Nazari et al. 2023 — Heavy metals in seed crops and oil products: impacts on human health (review)
This Iranian-led review summarises the published literature on heavy metal contamination (As, Pb, Cd, Hg, Ni, and Cr) in oilseeds and their derived vegetable oils, covering sources, occurrence data, effects on nutritional quality, regulatory maximum residue levels, and human health impacts. The review compiles concentrations from a range of studies on oils including olive, sunflower, rapeseed/canola, hazelnut, and linseed, and identifies Pb and Cd as the most frequently documented concerns. A key synthesis point is that coexistence of multiple metals in oils can produce synergistic toxic interactions, and that the current regulatory landscape leaves many oil and seed categories without specific MLs.
Key numbers
No original data; values synthesised from cited literature:
Cd in oilseeds (from cited studies):
- Sunflower seeds: elevated Cd relative to other oil crops; linseed Cd noted
- Olive oil: Cd typically low
- Hazelnut oil: Cd noted as highest among surveyed oils in one cited study
Pb in oilseeds (from cited studies):
- Linseed oil and rapeseed oil: Pb concentrations investigated in cited studies
- Sunflower: Pb and Cd both in seeds
- One Nigerian study: concentrations of Fe, Mn, Zn, Cu, Pb, Co, Cd, Na, K, Ca, Mg in oils from Zaria; Pb, Co, Cd elevated in margarine; sunflower oil elevated for Ca
Cd in hazelnut oil: cited as highest Cd among tested oils in one reference (Dhiman et al. 2017 cited in review)
Typical metals detected in oils: Fe, Mn, Zn, Cu, Pb, Co, Cd, Na, K, Ca, Mg per cited literature
Regulatory context: EU regulation establishes MLs for some contaminants in food; as of the review date, maximum levels for heavy metals in oilseeds and most vegetable oils were limited (only Cd in a few oil categories).

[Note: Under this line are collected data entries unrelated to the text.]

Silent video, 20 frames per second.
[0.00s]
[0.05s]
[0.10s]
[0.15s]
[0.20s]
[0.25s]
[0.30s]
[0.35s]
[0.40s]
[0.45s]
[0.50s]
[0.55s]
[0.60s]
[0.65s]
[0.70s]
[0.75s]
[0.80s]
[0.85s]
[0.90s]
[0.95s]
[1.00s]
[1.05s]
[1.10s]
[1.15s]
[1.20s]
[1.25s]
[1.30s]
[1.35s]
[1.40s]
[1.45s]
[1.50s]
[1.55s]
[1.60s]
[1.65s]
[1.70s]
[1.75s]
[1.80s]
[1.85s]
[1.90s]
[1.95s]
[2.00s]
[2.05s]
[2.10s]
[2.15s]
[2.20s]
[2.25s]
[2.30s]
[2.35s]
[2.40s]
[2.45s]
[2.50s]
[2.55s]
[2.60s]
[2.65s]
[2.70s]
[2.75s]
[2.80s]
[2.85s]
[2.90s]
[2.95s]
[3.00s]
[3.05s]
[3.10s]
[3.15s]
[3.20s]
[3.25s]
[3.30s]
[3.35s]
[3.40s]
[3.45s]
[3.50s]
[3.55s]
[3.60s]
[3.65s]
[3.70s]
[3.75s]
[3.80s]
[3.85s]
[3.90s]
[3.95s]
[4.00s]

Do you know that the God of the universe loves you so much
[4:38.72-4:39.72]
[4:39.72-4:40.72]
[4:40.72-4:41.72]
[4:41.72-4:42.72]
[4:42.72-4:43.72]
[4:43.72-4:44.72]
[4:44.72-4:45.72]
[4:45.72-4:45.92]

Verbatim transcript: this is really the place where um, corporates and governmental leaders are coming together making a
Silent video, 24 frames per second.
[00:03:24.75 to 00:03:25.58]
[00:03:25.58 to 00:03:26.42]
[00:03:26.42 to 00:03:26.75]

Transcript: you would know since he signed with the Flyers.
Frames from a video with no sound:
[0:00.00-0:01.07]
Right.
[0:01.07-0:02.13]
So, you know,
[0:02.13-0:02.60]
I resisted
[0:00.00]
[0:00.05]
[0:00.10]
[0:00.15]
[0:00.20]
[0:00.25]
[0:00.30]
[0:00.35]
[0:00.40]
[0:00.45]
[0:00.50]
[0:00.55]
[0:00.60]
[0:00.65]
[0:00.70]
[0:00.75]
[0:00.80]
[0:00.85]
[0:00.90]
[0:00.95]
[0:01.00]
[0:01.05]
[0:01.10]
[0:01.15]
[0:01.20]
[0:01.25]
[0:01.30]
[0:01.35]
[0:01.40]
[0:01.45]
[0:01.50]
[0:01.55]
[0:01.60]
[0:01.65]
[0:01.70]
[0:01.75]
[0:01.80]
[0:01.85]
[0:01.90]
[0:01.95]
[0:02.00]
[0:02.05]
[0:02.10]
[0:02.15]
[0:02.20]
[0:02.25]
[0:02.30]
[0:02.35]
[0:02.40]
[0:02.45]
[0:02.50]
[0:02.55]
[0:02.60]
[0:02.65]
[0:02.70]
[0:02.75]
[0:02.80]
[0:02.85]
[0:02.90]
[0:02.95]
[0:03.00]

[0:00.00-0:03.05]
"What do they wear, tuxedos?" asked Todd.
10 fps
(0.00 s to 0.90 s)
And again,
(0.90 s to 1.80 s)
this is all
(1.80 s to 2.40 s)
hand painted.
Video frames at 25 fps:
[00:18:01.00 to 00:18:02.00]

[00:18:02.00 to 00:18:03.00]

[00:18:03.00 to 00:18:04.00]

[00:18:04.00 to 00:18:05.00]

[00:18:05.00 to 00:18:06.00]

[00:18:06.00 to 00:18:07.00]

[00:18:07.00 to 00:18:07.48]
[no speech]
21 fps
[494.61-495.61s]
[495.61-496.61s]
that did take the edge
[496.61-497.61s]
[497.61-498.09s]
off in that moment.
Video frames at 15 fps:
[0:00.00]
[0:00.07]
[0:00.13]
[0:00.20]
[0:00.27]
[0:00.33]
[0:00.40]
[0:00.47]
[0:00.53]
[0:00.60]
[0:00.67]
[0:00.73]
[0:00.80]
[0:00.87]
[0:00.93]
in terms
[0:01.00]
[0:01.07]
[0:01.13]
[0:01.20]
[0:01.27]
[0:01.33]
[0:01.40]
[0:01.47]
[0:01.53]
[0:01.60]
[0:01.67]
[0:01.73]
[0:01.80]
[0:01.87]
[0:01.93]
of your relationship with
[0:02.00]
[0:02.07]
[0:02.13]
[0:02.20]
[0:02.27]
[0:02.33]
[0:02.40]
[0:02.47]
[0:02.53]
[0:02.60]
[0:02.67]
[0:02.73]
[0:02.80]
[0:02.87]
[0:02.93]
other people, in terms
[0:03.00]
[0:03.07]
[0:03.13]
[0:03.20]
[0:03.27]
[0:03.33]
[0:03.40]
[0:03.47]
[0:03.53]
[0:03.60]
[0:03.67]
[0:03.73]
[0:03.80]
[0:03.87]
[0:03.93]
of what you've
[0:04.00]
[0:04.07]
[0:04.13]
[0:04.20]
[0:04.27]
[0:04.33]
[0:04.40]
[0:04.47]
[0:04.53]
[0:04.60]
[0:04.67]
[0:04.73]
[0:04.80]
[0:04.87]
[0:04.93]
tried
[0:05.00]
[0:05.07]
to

Authors recommend revising permissible levels and increasing surveillance.
Note: this review lists “chromium (Cd)” in its abstract metal list — this is an apparent typographical error; the review discusses Cr (chromium) and Cd (cadmium) separately in the body.
Methods (brief)
Narrative review. No systematic search methodology described. Iranian institutions; likely reflects Iranian and globally published literature with some selection bias toward available studies. No primary data; all values are from cited secondary sources.
Implications
Certification: Useful as a general orientating document for oilseed heavy metal coverage but should not be used as a primary quantitative source for any specific value. The synthesis reinforces that Cd and Pb are the priority concerns in oilseeds. For HMT&C products containing seed oils, the ingredient profiles on specific oil seeds (sunflower, flax, sesame, rapeseed) should draw primarily on primary occurrence studies.
Courses: Provides a usable overview of contamination routes and health effects for oilseeds and oils for educational modules. The point on synergistic metal interactions in co-contaminated oils is relevant to cumulative exposure discussions.
App: Low utility for direct app-facing exposure modelling given lack of n, specific matrices, and methods. Use as background orientation only; populate ingredient pages from primary occurrence studies.